Synth Forum

Notifications
Clear all

MODX USB out Channels borked

4 Posts
2 Users
0 Likes
1,318 Views
Posts: 1717
Member Admin
Topic starter
 

Outputting to Cubasis on iPad:

Setting the parts to unique pairs of stereo Channels (1,2), (3,4), (5,6), (7,8)... isn't working quite right.

(1,2) either don't work, or (sometimes) send to (3,4) or (5,6).

Always, one of the 4 pairs is not sending.

There are only 4 parts playing, from a Pattern/Sequence.

But they're not sorted as Part 1 is not played. Part 3, by way of example is targeting (or supposed to) USB Channels (1,2)

And the others are Parts 5, 6 and 7.

Is there something wrong with USB Audio out and pairing it with iPad/Cubasis?

 
Posted : 26/03/2021 4:36 pm
Posts: 1717
Member Admin
Topic starter
 

iPad receives as 2 further forward... if there's no outputting on Main LR.

` MODX (1,2) = iPad Cubasis (3,4) `
` MODX (3,2) = iPad Cubasis (5,6) `
` MODX (5,6) = iPad Cubasis (7,8) `
` MODX (7,8) = iPad Cubasis (9,10) `

 
Posted : 26/03/2021 6:51 pm
Posts: 1717
Member Admin
Topic starter
 

lots of Daws handle this the same way. Only Fl Studio recognizes the Main L&R out as separate from the usb pairs. It just shows how much inconsistency there is in the audio tech industry. It needs more standardization. These are areas where things cannot be up to programmers personal preference on how they count and label ports. Im not a programmer so what do I know but numbers should be standard and not have to mix match things to to get them talking. On Bitwig studio I have to set it up just like mentioned about, but i can relabel the ports so they say "1 and 2" even though they are actually "3 and 4"

 
Posted : 29/03/2021 3:23 pm
Jason
Posts: 7905
Illustrious Member
 

This is something MIDI 2.0's capability inquiry can solve.

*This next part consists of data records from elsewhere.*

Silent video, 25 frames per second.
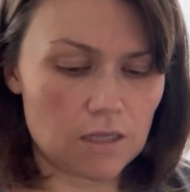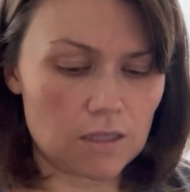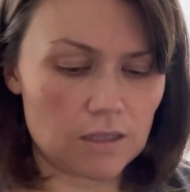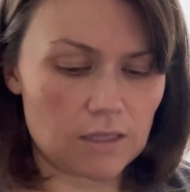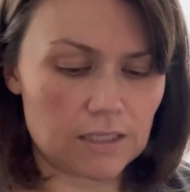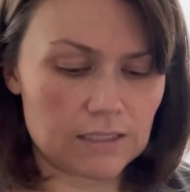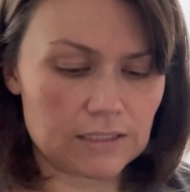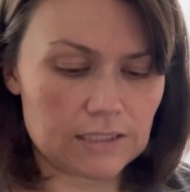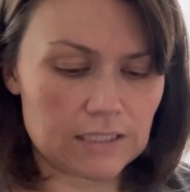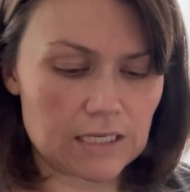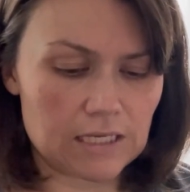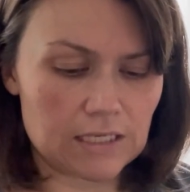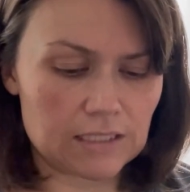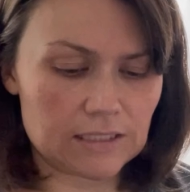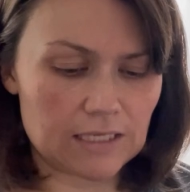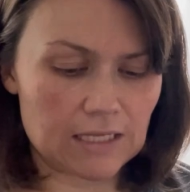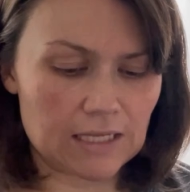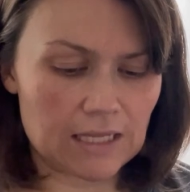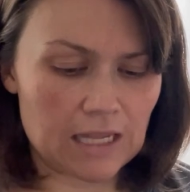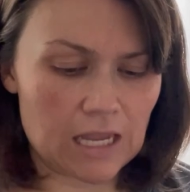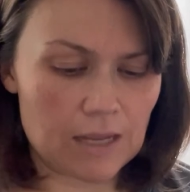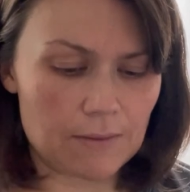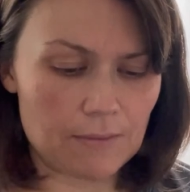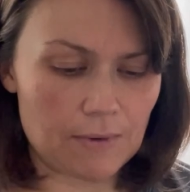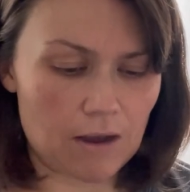Let's see, because it
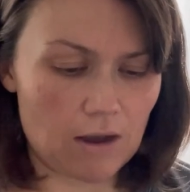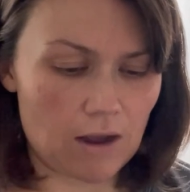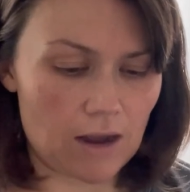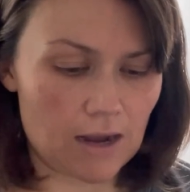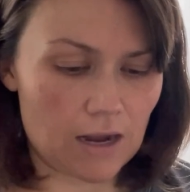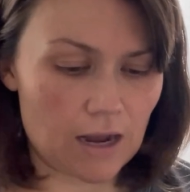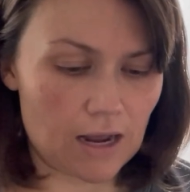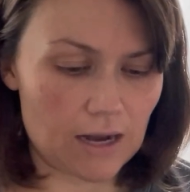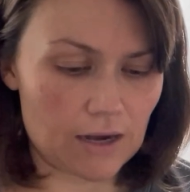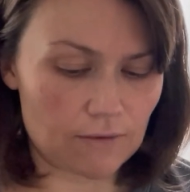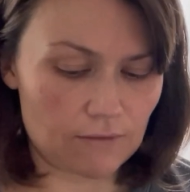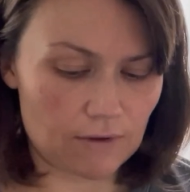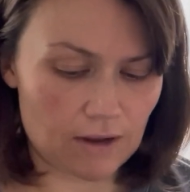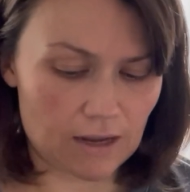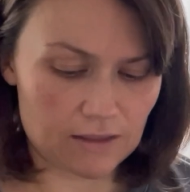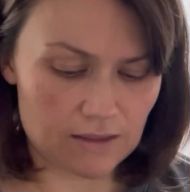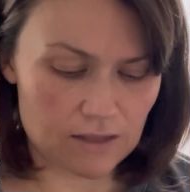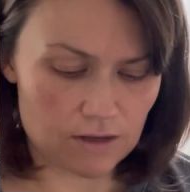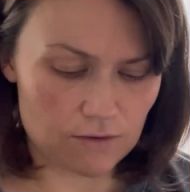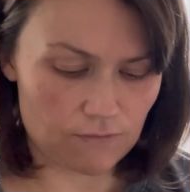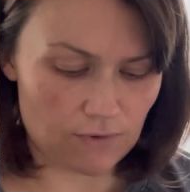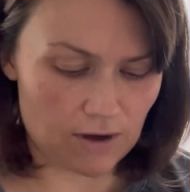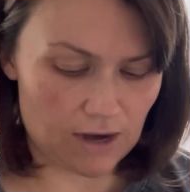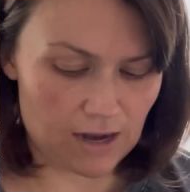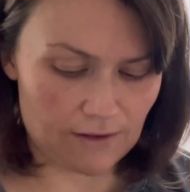came out. I got it, I
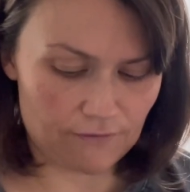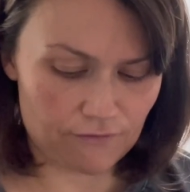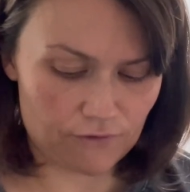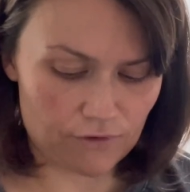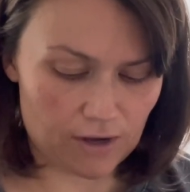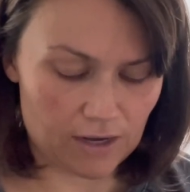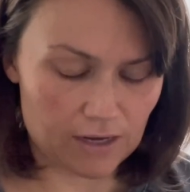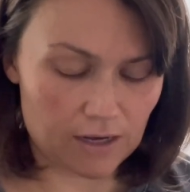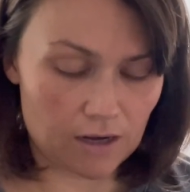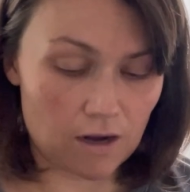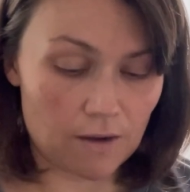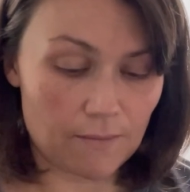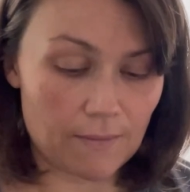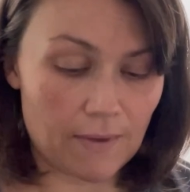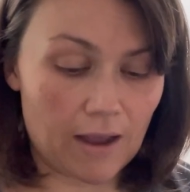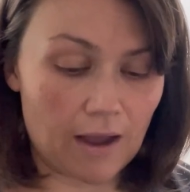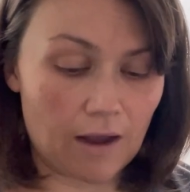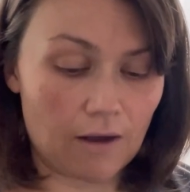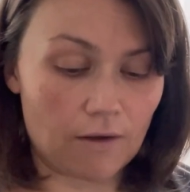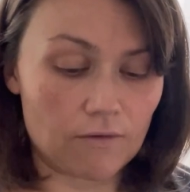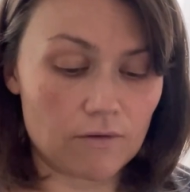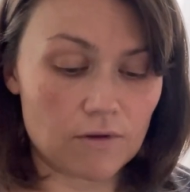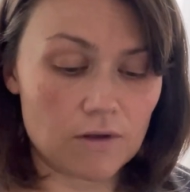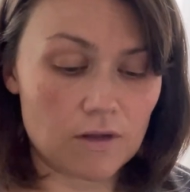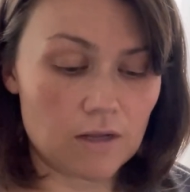think, right after it had come
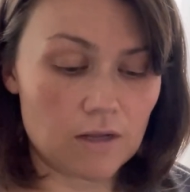out.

Where the MIDI device self-identifies its own terms and labels for various "components".

So generically, MIDI 1.0 is like the old ISA cards running under DOS - where you had to manually configure interrupts, ports, memory ranges, etc. for each card without any real standard of how to manage these.

Rather than standardizing the ports and memory ranges - what happened is more of the concept of "plug and play" from USB. Where the devices self-identify what their resources/requirements are and the OS or OS+driver handles the rest. In the case of MIDI 2.0 - the "driver" is part of the property exchange inside the MIDI device itself - so each device self-identifies its terms/labels/requirements. This doesn't pin down the industry to use any given ordering for audio/MIDI/CC/etc. which allows for abstracting the lower levels and giving device-matching labels. There wouldn't be a need to care about the order of audio in one DAW vs. another since the device's names would be used in all (that support MIDI 2.0).